The Newton Police uphold the mission of the program "to form a collaborative network of professionals in the community who will facilitate medical intervention, improved access to treatment and recovery support for those struggling with drug addiction who seek assistance, without fear of arrest or prosecution in order to make a positive difference in the quality of life for individuals, families and our entire community."

The program has been piloted in five counties in New Jersey.  The Sussex County program has been launched in Newton with the support of all of the police chiefs in the county and the county Freeholders, with the expectation of expanding into other Sussex towns. 

Funding  for training and other resources has been provided by  Newton Medical Center, Sussex County Chiefs' Association and the Sussex County Freeholders. Miniskin Press in Newton donated 1000 printed cards for the initiative. 

"The hospital has been very supportive," said Recovery Coach Katie Calvacca. "Funding is an ongoing issue."

"Training is the biggest expense but there will also be transportation costs," said Richards. 

At this point there are 15 volunteer Recovery Coaches who have all gone through the 30+ hours of training that took place over the course of two months.

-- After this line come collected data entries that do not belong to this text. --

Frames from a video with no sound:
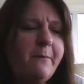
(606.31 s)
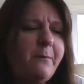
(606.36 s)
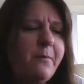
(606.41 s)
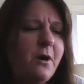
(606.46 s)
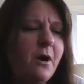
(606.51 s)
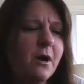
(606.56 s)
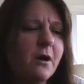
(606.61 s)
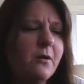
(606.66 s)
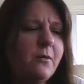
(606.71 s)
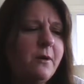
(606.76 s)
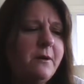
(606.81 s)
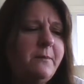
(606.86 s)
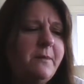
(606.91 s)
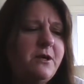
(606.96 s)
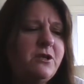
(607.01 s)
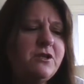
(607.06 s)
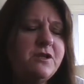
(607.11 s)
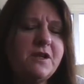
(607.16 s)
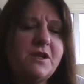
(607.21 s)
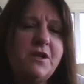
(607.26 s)
a book would be
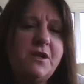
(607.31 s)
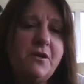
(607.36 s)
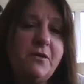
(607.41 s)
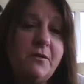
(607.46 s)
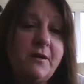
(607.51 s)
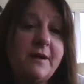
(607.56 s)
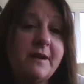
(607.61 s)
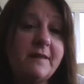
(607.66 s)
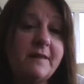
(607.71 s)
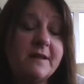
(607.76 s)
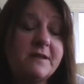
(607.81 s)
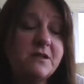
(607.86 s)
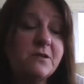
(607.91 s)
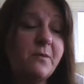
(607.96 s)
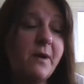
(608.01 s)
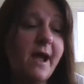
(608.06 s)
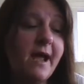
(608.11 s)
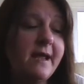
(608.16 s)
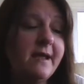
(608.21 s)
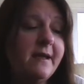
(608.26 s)
secured in this
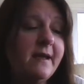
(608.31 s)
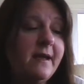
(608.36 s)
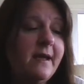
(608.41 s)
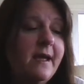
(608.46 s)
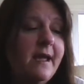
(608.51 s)
way.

"So far it's been totally grass roots," said Wallace.  She said they have received donations of water, sweets, snacks and blankets that will all be needed to provide comfort as a person goes through withdrawal. 

"There is going to be a continuing need for donations," said Richards.

Since the program was announced months ago "several family members have reached out," said Calvacca.  "Family members can get their own coach if their loved one is not ready. "

"Parents can connect to a Parent Coach," said Wallace.

"New Jersey does a good job dealing with addiction after they are in the [legal] system," said Richards.  "We are trying to get them help before they end up in the system.  After someone has been saved by Narcan, we want to be in the hospital.  We want to pair them with coaches and get them into an opiod dependency programs."

Wallace said Becky Carlson, Executive Director of the Center for Prevention and Counseling, has reached out to elected officials including Sen. Steve Oroho for support for this program.

"This is not a sprint, it's a marathon," said Richards.